Collected data:
▽

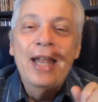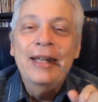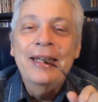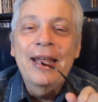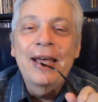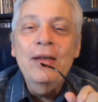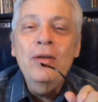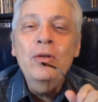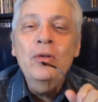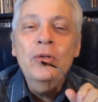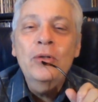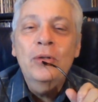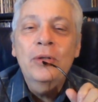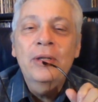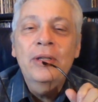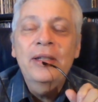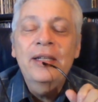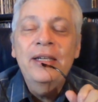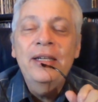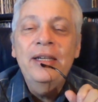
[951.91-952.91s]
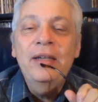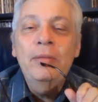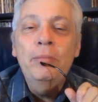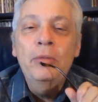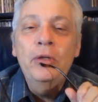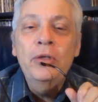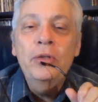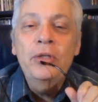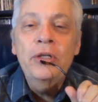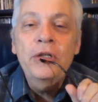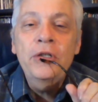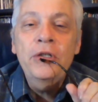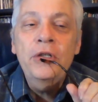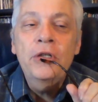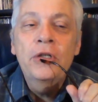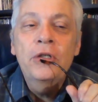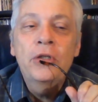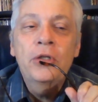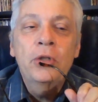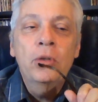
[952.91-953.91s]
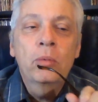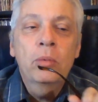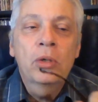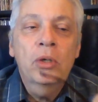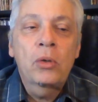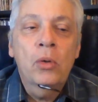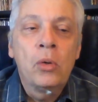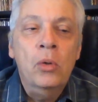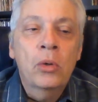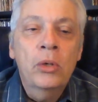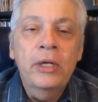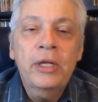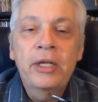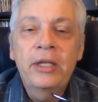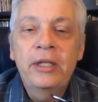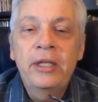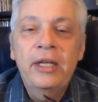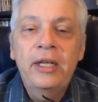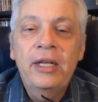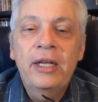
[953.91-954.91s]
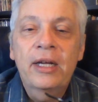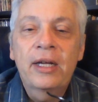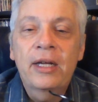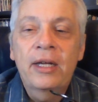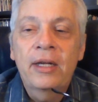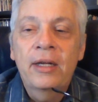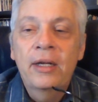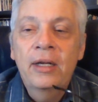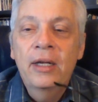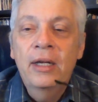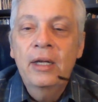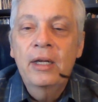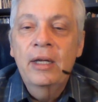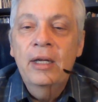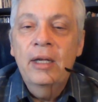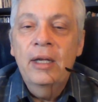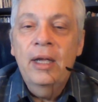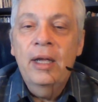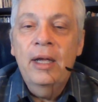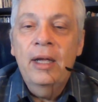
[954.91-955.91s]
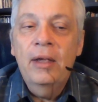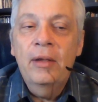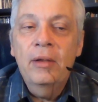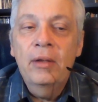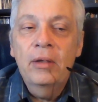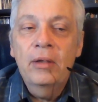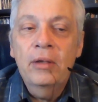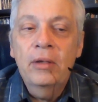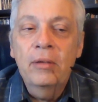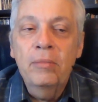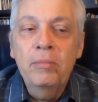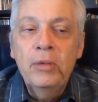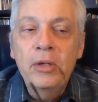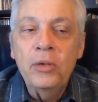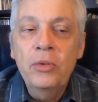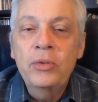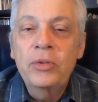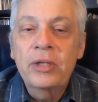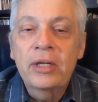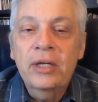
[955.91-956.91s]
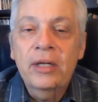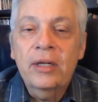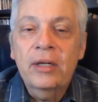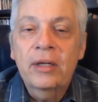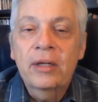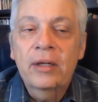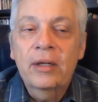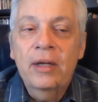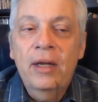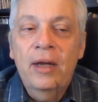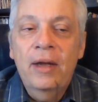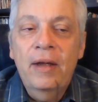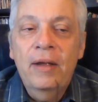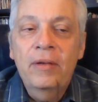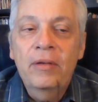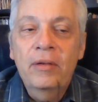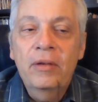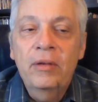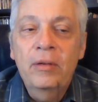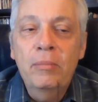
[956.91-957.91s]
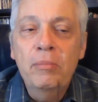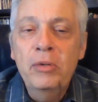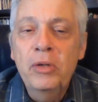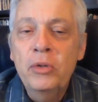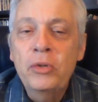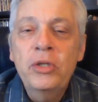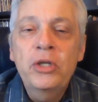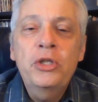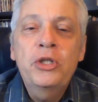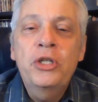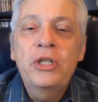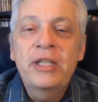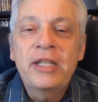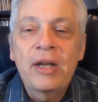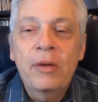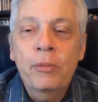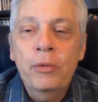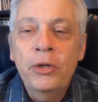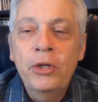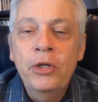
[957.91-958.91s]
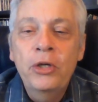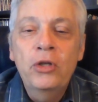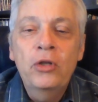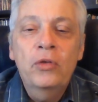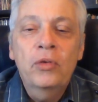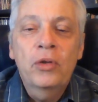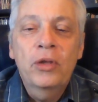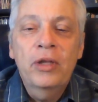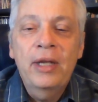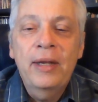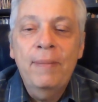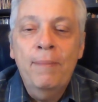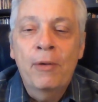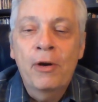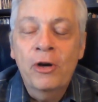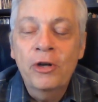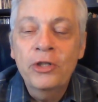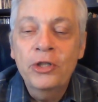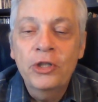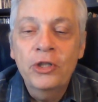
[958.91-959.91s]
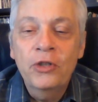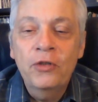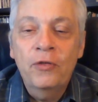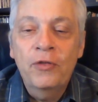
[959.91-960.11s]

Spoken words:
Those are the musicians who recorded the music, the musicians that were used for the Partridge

△

■ ACTIVITY ■
Apart from the pictures, all of the data must be duplicated exactly as shown above.

■ TASK ANSWER ■
[951.91-952.91s]
[952.91-953.91s]
[953.91-954.91s]
[954.91-955.91s]
[955.91-956.91s]
[956.91-957.91s]
[957.91-958.91s]
[958.91-959.91s]
[959.91-960.11s]

Spoken words:
Those are the musicians who recorded the music, the musicians that were used for the Partridge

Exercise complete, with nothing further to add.